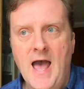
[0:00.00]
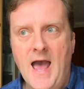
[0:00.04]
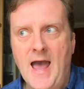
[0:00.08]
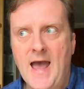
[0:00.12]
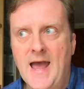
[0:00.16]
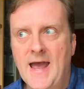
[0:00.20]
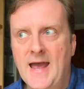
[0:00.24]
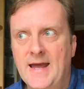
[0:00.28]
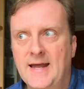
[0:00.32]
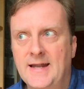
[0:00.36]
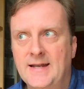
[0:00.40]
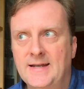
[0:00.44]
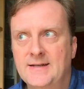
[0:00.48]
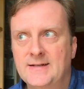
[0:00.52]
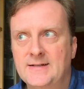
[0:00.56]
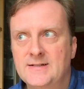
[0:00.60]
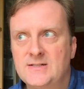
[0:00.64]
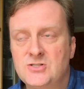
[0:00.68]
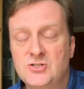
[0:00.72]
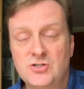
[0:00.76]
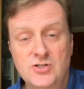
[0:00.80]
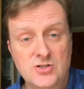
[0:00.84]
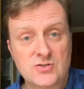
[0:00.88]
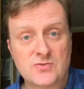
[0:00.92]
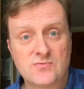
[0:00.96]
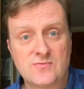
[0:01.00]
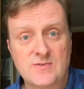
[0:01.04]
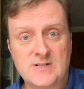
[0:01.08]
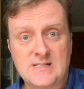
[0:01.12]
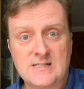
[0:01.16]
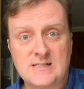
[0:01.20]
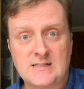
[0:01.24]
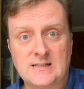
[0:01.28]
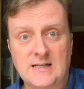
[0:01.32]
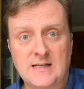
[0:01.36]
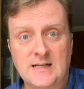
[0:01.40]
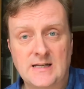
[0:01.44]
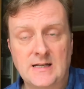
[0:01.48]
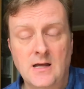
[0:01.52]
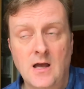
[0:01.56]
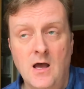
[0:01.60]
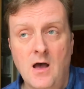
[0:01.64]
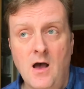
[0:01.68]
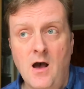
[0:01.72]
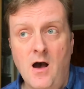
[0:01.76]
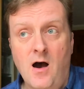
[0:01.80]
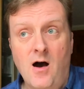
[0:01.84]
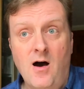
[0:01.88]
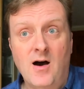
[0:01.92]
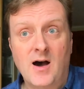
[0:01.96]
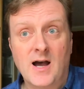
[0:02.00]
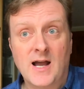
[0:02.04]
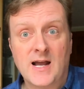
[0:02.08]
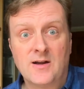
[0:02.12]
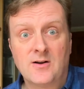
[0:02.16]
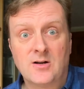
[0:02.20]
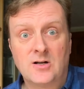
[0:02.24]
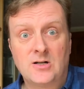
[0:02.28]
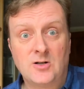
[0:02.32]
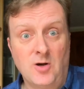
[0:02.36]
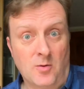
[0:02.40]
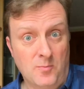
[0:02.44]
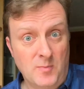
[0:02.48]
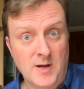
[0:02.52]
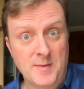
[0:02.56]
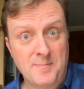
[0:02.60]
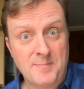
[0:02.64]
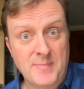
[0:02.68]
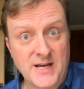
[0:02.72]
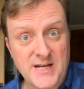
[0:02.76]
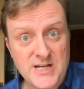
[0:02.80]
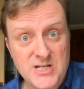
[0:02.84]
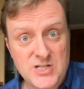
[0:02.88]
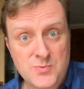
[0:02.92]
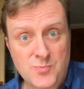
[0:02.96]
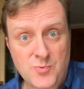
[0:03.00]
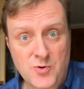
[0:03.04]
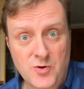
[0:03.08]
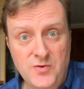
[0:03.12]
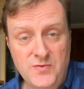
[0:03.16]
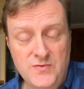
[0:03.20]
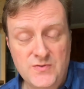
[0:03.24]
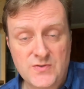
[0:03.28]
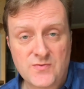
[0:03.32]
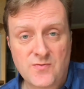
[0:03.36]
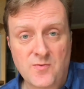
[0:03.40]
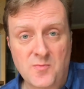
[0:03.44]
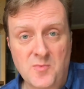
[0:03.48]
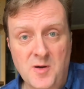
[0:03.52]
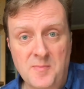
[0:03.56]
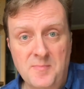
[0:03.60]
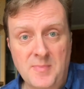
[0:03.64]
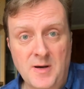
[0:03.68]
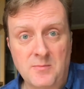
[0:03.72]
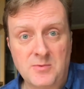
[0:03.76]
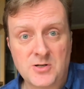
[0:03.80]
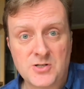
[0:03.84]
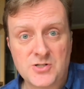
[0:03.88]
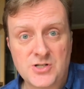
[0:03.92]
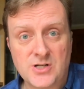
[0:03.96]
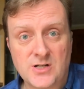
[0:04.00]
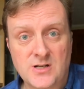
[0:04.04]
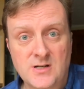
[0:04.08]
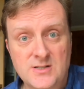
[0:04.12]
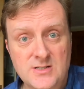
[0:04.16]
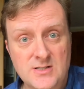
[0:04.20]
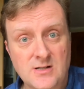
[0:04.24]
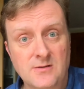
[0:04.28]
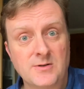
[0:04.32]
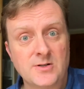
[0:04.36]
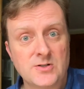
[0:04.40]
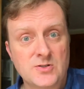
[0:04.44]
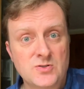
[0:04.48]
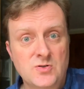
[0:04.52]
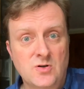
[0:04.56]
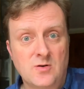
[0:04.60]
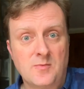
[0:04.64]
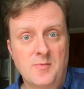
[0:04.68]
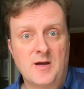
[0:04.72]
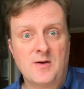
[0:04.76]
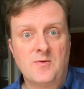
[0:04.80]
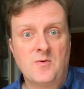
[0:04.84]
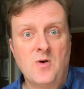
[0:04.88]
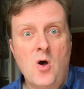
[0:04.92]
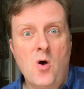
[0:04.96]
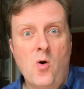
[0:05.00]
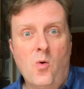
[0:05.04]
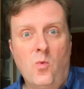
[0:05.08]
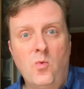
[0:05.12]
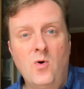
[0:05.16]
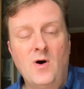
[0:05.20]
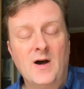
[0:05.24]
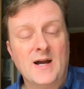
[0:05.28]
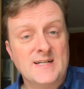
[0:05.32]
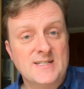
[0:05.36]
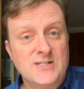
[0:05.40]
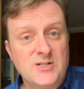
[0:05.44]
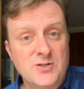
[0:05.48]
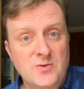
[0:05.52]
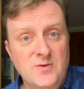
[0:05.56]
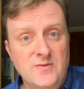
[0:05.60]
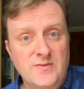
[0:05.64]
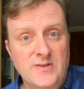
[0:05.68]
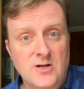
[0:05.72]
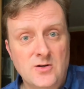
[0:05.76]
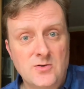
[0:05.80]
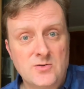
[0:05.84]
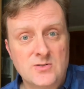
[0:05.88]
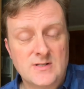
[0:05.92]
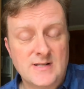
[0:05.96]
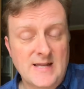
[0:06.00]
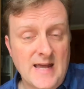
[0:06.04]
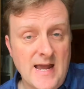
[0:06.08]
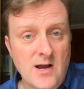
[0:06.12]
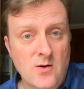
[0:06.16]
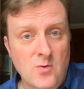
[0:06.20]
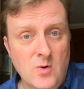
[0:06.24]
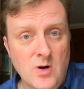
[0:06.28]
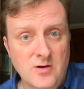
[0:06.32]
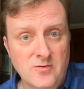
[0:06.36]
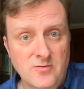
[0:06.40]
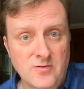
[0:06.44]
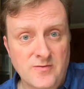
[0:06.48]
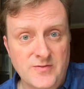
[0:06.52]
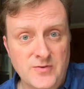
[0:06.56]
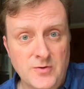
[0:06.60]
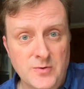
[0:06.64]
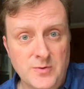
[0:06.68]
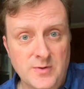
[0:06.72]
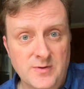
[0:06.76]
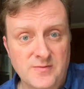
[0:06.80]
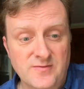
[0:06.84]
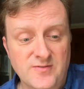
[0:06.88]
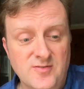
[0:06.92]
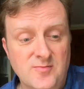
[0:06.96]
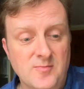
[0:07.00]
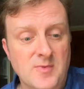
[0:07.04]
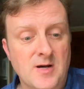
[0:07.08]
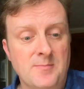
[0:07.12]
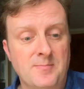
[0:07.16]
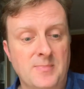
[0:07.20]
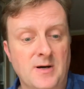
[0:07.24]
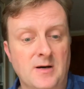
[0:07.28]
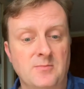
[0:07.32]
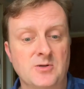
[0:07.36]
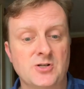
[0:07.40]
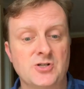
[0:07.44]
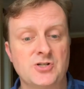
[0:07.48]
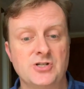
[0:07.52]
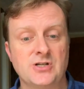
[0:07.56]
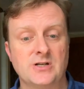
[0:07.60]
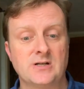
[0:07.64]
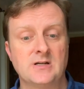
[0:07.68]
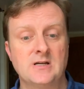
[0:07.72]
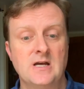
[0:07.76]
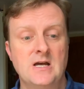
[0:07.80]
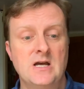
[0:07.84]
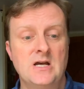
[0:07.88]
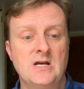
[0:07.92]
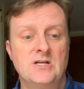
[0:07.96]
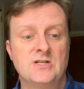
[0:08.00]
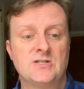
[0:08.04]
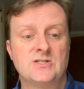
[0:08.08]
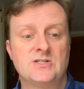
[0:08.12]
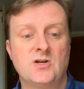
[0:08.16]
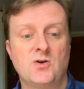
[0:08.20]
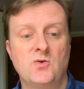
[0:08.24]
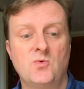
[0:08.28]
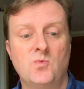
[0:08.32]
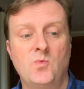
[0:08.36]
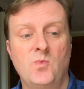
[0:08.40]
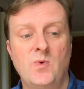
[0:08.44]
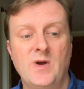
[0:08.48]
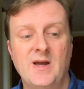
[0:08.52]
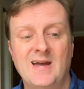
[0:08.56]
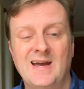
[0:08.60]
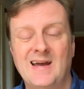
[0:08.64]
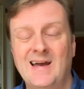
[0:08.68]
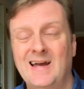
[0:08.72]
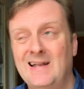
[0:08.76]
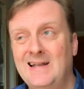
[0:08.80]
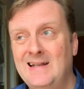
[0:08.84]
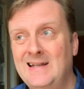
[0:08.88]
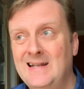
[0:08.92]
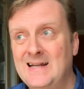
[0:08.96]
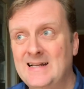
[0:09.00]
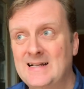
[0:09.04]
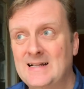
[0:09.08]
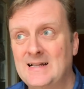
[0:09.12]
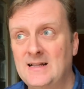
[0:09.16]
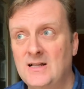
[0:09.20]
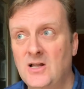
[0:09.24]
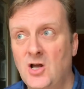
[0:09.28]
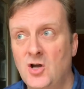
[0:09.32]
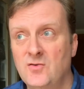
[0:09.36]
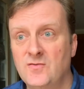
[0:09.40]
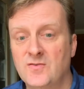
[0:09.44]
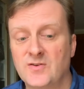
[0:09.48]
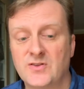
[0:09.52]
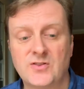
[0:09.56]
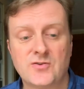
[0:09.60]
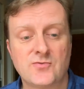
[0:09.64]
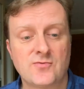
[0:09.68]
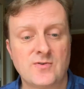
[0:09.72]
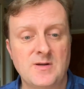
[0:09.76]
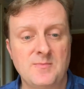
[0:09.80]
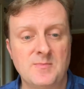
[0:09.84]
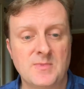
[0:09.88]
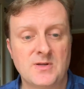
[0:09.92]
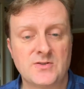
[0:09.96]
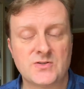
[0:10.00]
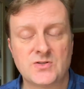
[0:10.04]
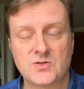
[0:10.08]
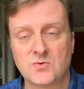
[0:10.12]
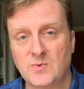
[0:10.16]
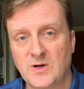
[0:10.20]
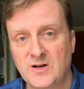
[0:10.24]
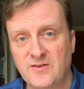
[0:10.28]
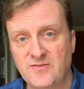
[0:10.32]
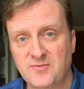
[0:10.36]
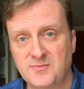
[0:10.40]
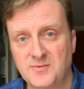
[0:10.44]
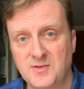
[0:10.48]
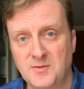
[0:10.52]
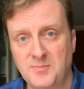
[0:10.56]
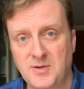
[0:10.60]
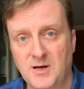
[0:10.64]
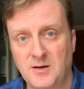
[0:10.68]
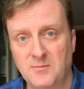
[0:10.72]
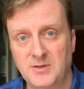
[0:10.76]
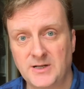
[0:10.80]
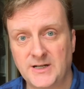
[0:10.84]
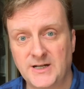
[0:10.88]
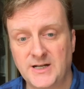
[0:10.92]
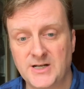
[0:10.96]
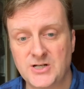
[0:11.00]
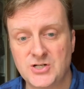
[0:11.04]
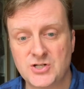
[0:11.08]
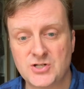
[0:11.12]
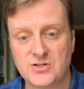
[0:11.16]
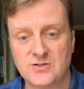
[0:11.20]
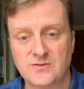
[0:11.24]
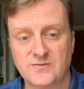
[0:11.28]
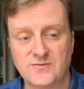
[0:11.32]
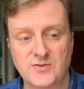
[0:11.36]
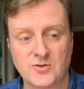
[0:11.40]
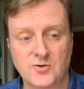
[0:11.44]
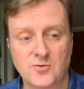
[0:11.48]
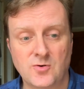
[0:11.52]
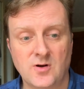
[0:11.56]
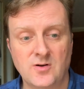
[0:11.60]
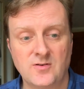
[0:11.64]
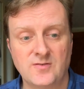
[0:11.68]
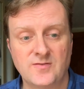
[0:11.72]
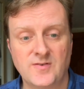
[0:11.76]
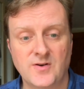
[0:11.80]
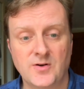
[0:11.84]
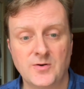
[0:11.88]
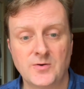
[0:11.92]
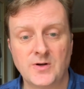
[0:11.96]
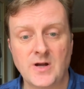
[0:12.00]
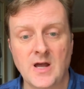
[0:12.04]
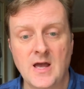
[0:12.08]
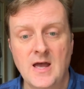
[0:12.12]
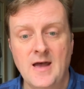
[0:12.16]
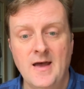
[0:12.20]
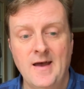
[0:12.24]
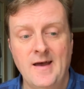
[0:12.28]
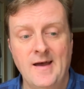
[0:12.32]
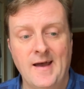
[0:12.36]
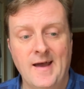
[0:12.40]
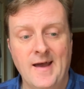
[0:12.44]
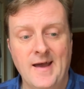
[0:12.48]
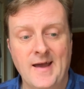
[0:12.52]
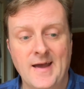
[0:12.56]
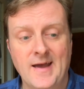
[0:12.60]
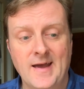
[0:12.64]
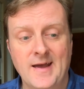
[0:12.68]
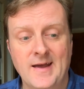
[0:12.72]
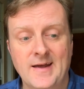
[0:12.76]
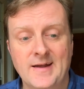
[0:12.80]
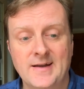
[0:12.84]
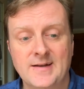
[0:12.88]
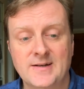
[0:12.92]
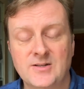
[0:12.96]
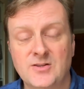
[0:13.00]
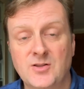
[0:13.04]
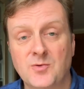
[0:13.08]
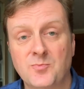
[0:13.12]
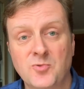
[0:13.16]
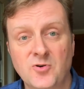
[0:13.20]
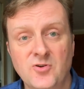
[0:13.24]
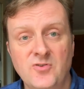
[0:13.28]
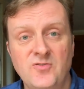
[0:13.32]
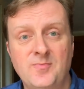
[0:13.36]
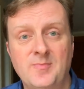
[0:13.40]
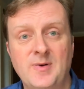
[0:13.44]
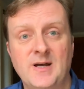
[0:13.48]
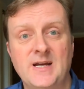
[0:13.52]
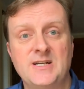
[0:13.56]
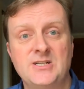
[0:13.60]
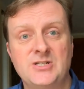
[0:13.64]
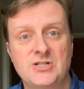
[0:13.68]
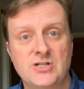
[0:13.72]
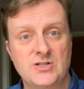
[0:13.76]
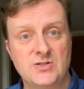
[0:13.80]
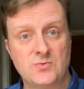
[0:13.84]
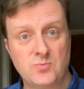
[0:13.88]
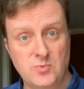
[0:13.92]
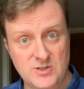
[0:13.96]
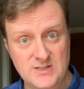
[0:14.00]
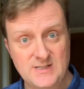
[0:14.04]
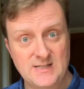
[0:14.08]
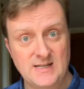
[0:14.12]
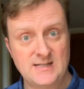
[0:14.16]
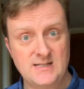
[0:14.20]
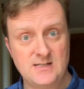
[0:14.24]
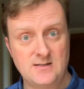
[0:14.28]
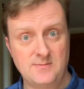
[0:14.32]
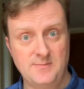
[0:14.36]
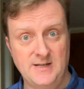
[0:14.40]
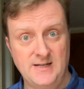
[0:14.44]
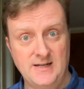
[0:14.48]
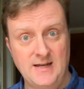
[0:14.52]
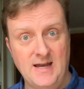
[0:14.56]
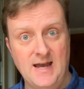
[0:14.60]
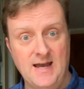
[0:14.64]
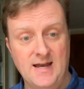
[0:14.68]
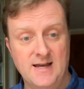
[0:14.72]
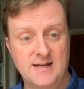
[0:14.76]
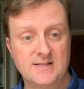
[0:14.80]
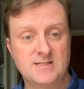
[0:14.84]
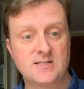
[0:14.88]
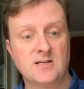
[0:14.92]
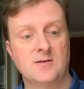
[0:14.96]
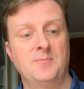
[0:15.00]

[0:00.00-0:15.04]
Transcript: And just recently, I got my page proofs from my publisher, so I'm going to talk about what I do with those and how I review them for my publisher. So we're a little over three months away from the publication of The Crow Folk, and the proof pages were sent to me as a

REQUIREMENT:
Could you transcribe the records above exactly, leaving every picture out?

ANSWER TO THE EXERCISE:
[0:00.00]
[0:00.04]
[0:00.08]
[0:00.12]
[0:00.16]
[0:00.20]
[0:00.24]
[0:00.28]
[0:00.32]
[0:00.36]
[0:00.40]
[0:00.44]
[0:00.48]
[0:00.52]
[0:00.56]
[0:00.60]
[0:00.64]
[0:00.68]
[0:00.72]
[0:00.76]
[0:00.80]
[0:00.84]
[0:00.88]
[0:00.92]
[0:00.96]
[0:01.00]
[0:01.04]
[0:01.08]
[0:01.12]
[0:01.16]
[0:01.20]
[0:01.24]
[0:01.28]
[0:01.32]
[0:01.36]
[0:01.40]
[0:01.44]
[0:01.48]
[0:01.52]
[0:01.56]
[0:01.60]
[0:01.64]
[0:01.68]
[0:01.72]
[0:01.76]
[0:01.80]
[0:01.84]
[0:01.88]
[0:01.92]
[0:01.96]
[0:02.00]
[0:02.04]
[0:02.08]
[0:02.12]
[0:02.16]
[0:02.20]
[0:02.24]
[0:02.28]
[0:02.32]
[0:02.36]
[0:02.40]
[0:02.44]
[0:02.48]
[0:02.52]
[0:02.56]
[0:02.60]
[0:02.64]
[0:02.68]
[0:02.72]
[0:02.76]
[0:02.80]
[0:02.84]
[0:02.88]
[0:02.92]
[0:02.96]
[0:03.00]
[0:03.04]
[0:03.08]
[0:03.12]
[0:03.16]
[0:03.20]
[0:03.24]
[0:03.28]
[0:03.32]
[0:03.36]
[0:03.40]
[0:03.44]
[0:03.48]
[0:03.52]
[0:03.56]
[0:03.60]
[0:03.64]
[0:03.68]
[0:03.72]
[0:03.76]
[0:03.80]
[0:03.84]
[0:03.88]
[0:03.92]
[0:03.96]
[0:04.00]
[0:04.04]
[0:04.08]
[0:04.12]
[0:04.16]
[0:04.20]
[0:04.24]
[0:04.28]
[0:04.32]
[0:04.36]
[0:04.40]
[0:04.44]
[0:04.48]
[0:04.52]
[0:04.56]
[0:04.60]
[0:04.64]
[0:04.68]
[0:04.72]
[0:04.76]
[0:04.80]
[0:04.84]
[0:04.88]
[0:04.92]
[0:04.96]
[0:05.00]
[0:05.04]
[0:05.08]
[0:05.12]
[0:05.16]
[0:05.20]
[0:05.24]
[0:05.28]
[0:05.32]
[0:05.36]
[0:05.40]
[0:05.44]
[0:05.48]
[0:05.52]
[0:05.56]
[0:05.60]
[0:05.64]
[0:05.68]
[0:05.72]
[0:05.76]
[0:05.80]
[0:05.84]
[0:05.88]
[0:05.92]
[0:05.96]
[0:06.00]
[0:06.04]
[0:06.08]
[0:06.12]
[0:06.16]
[0:06.20]
[0:06.24]
[0:06.28]
[0:06.32]
[0:06.36]
[0:06.40]
[0:06.44]
[0:06.48]
[0:06.52]
[0:06.56]
[0:06.60]
[0:06.64]
[0:06.68]
[0:06.72]
[0:06.76]
[0:06.80]
[0:06.84]
[0:06.88]
[0:06.92]
[0:06.96]
[0:07.00]
[0:07.04]
[0:07.08]
[0:07.12]
[0:07.16]
[0:07.20]
[0:07.24]
[0:07.28]
[0:07.32]
[0:07.36]
[0:07.40]
[0:07.44]
[0:07.48]
[0:07.52]
[0:07.56]
[0:07.60]
[0:07.64]
[0:07.68]
[0:07.72]
[0:07.76]
[0:07.80]
[0:07.84]
[0:07.88]
[0:07.92]
[0:07.96]
[0:08.00]
[0:08.04]
[0:08.08]
[0:08.12]
[0:08.16]
[0:08.20]
[0:08.24]
[0:08.28]
[0:08.32]
[0:08.36]
[0:08.40]
[0:08.44]
[0:08.48]
[0:08.52]
[0:08.56]
[0:08.60]
[0:08.64]
[0:08.68]
[0:08.72]
[0:08.76]
[0:08.80]
[0:08.84]
[0:08.88]
[0:08.92]
[0:08.96]
[0:09.00]
[0:09.04]
[0:09.08]
[0:09.12]
[0:09.16]
[0:09.20]
[0:09.24]
[0:09.28]
[0:09.32]
[0:09.36]
[0:09.40]
[0:09.44]
[0:09.48]
[0:09.52]
[0:09.56]
[0:09.60]
[0:09.64]
[0:09.68]
[0:09.72]
[0:09.76]
[0:09.80]
[0:09.84]
[0:09.88]
[0:09.92]
[0:09.96]
[0:10.00]
[0:10.04]
[0:10.08]
[0:10.12]
[0:10.16]
[0:10.20]
[0:10.24]
[0:10.28]
[0:10.32]
[0:10.36]
[0:10.40]
[0:10.44]
[0:10.48]
[0:10.52]
[0:10.56]
[0:10.60]
[0:10.64]
[0:10.68]
[0:10.72]
[0:10.76]
[0:10.80]
[0:10.84]
[0:10.88]
[0:10.92]
[0:10.96]
[0:11.00]
[0:11.04]
[0:11.08]
[0:11.12]
[0:11.16]
[0:11.20]
[0:11.24]
[0:11.28]
[0:11.32]
[0:11.36]
[0:11.40]
[0:11.44]
[0:11.48]
[0:11.52]
[0:11.56]
[0:11.60]
[0:11.64]
[0:11.68]
[0:11.72]
[0:11.76]
[0:11.80]
[0:11.84]
[0:11.88]
[0:11.92]
[0:11.96]
[0:12.00]
[0:12.04]
[0:12.08]
[0:12.12]
[0:12.16]
[0:12.20]
[0:12.24]
[0:12.28]
[0:12.32]
[0:12.36]
[0:12.40]
[0:12.44]
[0:12.48]
[0:12.52]
[0:12.56]
[0:12.60]
[0:12.64]
[0:12.68]
[0:12.72]
[0:12.76]
[0:12.80]
[0:12.84]
[0:12.88]
[0:12.92]
[0:12.96]
[0:13.00]
[0:13.04]
[0:13.08]
[0:13.12]
[0:13.16]
[0:13.20]
[0:13.24]
[0:13.28]
[0:13.32]
[0:13.36]
[0:13.40]
[0:13.44]
[0:13.48]
[0:13.52]
[0:13.56]
[0:13.60]
[0:13.64]
[0:13.68]
[0:13.72]
[0:13.76]
[0:13.80]
[0:13.84]
[0:13.88]
[0:13.92]
[0:13.96]
[0:14.00]
[0:14.04]
[0:14.08]
[0:14.12]
[0:14.16]
[0:14.20]
[0:14.24]
[0:14.28]
[0:14.32]
[0:14.36]
[0:14.40]
[0:14.44]
[0:14.48]
[0:14.52]
[0:14.56]
[0:14.60]
[0:14.64]
[0:14.68]
[0:14.72]
[0:14.76]
[0:14.80]
[0:14.84]
[0:14.88]
[0:14.92]
[0:14.96]
[0:15.00]

[0:00.00-0:15.04]
Transcript: And just recently, I got my page proofs from my publisher, so I'm going to talk about what I do with those and how I review them for my publisher. So we're a little over three months away from the publication of The Crow Folk, and the proof pages were sent to me as a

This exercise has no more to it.